Activity:
How many lines in these records hold the string "frames"? State only that number.

Input data:

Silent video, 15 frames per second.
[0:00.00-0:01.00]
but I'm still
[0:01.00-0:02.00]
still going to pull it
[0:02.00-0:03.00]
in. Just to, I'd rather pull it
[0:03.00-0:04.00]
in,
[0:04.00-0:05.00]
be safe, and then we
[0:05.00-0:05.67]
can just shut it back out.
--
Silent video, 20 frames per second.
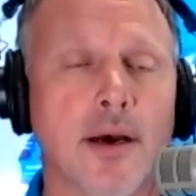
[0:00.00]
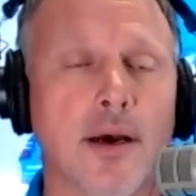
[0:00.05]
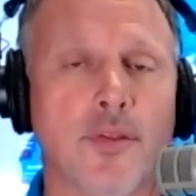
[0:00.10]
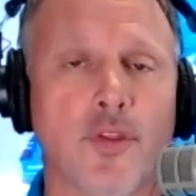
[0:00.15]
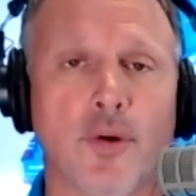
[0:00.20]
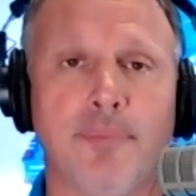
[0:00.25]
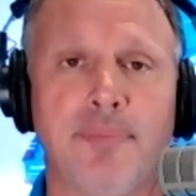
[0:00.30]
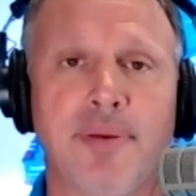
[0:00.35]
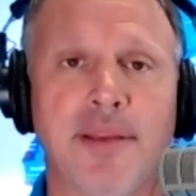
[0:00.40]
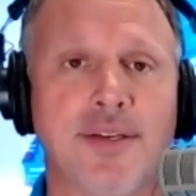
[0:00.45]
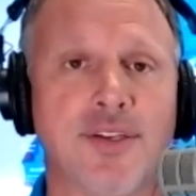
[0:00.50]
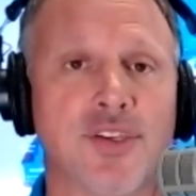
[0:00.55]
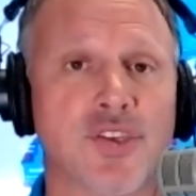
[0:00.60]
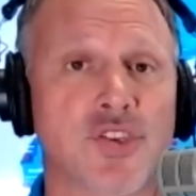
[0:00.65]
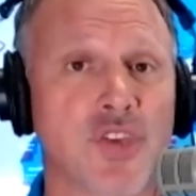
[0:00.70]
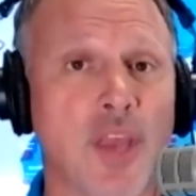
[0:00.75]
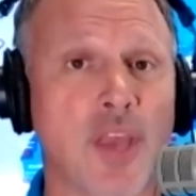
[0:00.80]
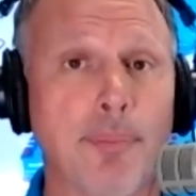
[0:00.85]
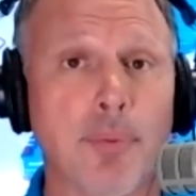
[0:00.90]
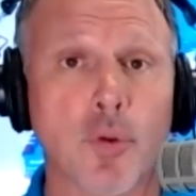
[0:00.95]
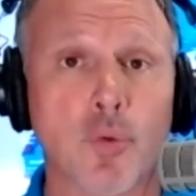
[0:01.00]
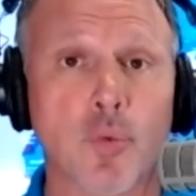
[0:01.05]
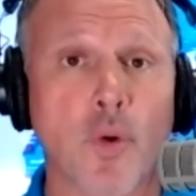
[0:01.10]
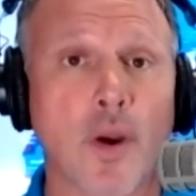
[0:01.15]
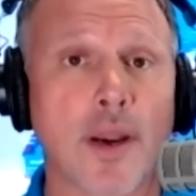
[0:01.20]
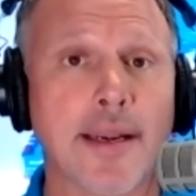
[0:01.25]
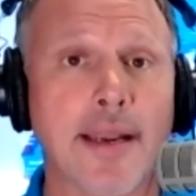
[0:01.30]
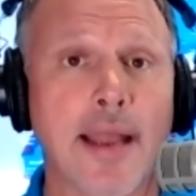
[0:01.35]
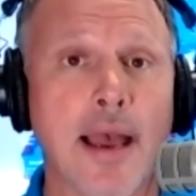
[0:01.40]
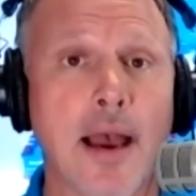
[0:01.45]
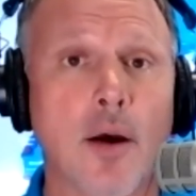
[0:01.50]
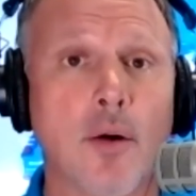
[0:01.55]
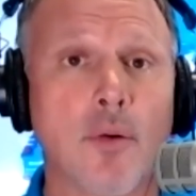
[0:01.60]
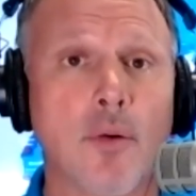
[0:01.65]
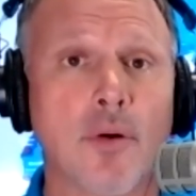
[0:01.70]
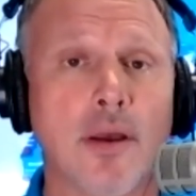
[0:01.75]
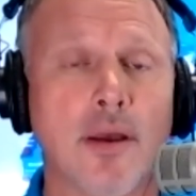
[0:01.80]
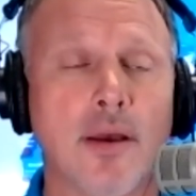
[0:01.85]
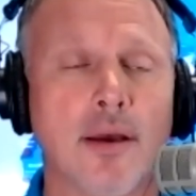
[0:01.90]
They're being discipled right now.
==
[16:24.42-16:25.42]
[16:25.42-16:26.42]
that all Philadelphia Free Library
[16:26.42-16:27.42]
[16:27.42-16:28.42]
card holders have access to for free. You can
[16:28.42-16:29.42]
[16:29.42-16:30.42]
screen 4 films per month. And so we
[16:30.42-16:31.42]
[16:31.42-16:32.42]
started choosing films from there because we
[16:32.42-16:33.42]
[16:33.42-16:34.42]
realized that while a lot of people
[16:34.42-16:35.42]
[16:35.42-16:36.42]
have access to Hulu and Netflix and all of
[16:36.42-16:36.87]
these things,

Exercise response:
2